Top of Data for this exercise
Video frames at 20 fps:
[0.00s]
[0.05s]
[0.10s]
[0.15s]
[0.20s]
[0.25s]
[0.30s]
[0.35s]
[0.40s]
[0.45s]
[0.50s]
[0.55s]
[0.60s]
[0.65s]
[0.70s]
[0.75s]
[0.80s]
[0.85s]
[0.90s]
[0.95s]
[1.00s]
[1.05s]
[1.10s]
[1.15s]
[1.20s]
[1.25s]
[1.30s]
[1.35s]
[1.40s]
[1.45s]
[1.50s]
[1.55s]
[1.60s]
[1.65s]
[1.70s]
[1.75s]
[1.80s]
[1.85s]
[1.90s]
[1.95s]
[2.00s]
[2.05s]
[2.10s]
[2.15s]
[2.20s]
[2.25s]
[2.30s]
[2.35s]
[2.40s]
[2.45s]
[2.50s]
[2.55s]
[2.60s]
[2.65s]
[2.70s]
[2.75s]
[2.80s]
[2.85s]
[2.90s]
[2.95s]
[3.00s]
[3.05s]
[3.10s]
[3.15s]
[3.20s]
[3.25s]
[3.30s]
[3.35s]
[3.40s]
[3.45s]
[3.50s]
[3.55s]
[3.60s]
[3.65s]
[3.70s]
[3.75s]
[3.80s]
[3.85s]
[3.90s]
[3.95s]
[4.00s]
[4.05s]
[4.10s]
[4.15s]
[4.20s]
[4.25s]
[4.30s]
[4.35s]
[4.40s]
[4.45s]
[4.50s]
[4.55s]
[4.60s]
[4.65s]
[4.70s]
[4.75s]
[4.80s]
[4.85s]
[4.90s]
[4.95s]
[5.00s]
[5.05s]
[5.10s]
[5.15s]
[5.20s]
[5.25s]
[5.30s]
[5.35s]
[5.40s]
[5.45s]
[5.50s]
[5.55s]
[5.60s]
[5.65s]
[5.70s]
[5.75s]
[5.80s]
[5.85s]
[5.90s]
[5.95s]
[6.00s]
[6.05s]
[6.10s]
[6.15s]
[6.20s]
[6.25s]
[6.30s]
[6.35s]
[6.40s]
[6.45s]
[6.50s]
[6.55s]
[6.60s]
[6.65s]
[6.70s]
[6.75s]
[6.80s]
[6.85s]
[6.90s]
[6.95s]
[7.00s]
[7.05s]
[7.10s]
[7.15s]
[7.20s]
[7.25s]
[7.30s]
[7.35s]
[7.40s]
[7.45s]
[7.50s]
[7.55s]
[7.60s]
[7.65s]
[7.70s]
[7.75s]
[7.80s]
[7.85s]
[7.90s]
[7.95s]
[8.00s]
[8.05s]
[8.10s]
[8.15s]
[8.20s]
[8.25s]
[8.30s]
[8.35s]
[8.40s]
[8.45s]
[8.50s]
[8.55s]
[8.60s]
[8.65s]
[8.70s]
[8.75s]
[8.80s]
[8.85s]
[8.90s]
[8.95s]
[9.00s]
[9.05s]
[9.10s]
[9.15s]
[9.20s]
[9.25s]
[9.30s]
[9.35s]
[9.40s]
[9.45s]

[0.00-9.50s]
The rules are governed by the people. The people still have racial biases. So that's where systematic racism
Bottom of Data for this exercise
Problem: Every line above must be repeated exactly as it appears.

Your response:
Video frames at 20 fps:
[0.00s]
[0.05s]
[0.10s]
[0.15s]
[0.20s]
[0.25s]
[0.30s]
[0.35s]
[0.40s]
[0.45s]
[0.50s]
[0.55s]
[0.60s]
[0.65s]
[0.70s]
[0.75s]
[0.80s]
[0.85s]
[0.90s]
[0.95s]
[1.00s]
[1.05s]
[1.10s]
[1.15s]
[1.20s]
[1.25s]
[1.30s]
[1.35s]
[1.40s]
[1.45s]
[1.50s]
[1.55s]
[1.60s]
[1.65s]
[1.70s]
[1.75s]
[1.80s]
[1.85s]
[1.90s]
[1.95s]
[2.00s]
[2.05s]
[2.10s]
[2.15s]
[2.20s]
[2.25s]
[2.30s]
[2.35s]
[2.40s]
[2.45s]
[2.50s]
[2.55s]
[2.60s]
[2.65s]
[2.70s]
[2.75s]
[2.80s]
[2.85s]
[2.90s]
[2.95s]
[3.00s]
[3.05s]
[3.10s]
[3.15s]
[3.20s]
[3.25s]
[3.30s]
[3.35s]
[3.40s]
[3.45s]
[3.50s]
[3.55s]
[3.60s]
[3.65s]
[3.70s]
[3.75s]
[3.80s]
[3.85s]
[3.90s]
[3.95s]
[4.00s]
[4.05s]
[4.10s]
[4.15s]
[4.20s]
[4.25s]
[4.30s]
[4.35s]
[4.40s]
[4.45s]
[4.50s]
[4.55s]
[4.60s]
[4.65s]
[4.70s]
[4.75s]
[4.80s]
[4.85s]
[4.90s]
[4.95s]
[5.00s]
[5.05s]
[5.10s]
[5.15s]
[5.20s]
[5.25s]
[5.30s]
[5.35s]
[5.40s]
[5.45s]
[5.50s]
[5.55s]
[5.60s]
[5.65s]
[5.70s]
[5.75s]
[5.80s]
[5.85s]
[5.90s]
[5.95s]
[6.00s]
[6.05s]
[6.10s]
[6.15s]
[6.20s]
[6.25s]
[6.30s]
[6.35s]
[6.40s]
[6.45s]
[6.50s]
[6.55s]
[6.60s]
[6.65s]
[6.70s]
[6.75s]
[6.80s]
[6.85s]
[6.90s]
[6.95s]
[7.00s]
[7.05s]
[7.10s]
[7.15s]
[7.20s]
[7.25s]
[7.30s]
[7.35s]
[7.40s]
[7.45s]
[7.50s]
[7.55s]
[7.60s]
[7.65s]
[7.70s]
[7.75s]
[7.80s]
[7.85s]
[7.90s]
[7.95s]
[8.00s]
[8.05s]
[8.10s]
[8.15s]
[8.20s]
[8.25s]
[8.30s]
[8.35s]
[8.40s]
[8.45s]
[8.50s]
[8.55s]
[8.60s]
[8.65s]
[8.70s]
[8.75s]
[8.80s]
[8.85s]
[8.90s]
[8.95s]
[9.00s]
[9.05s]
[9.10s]
[9.15s]
[9.20s]
[9.25s]
[9.30s]
[9.35s]
[9.40s]
[9.45s]

[0.00-9.50s]
The rules are governed by the people. The people still have racial biases. So that's where systematic racism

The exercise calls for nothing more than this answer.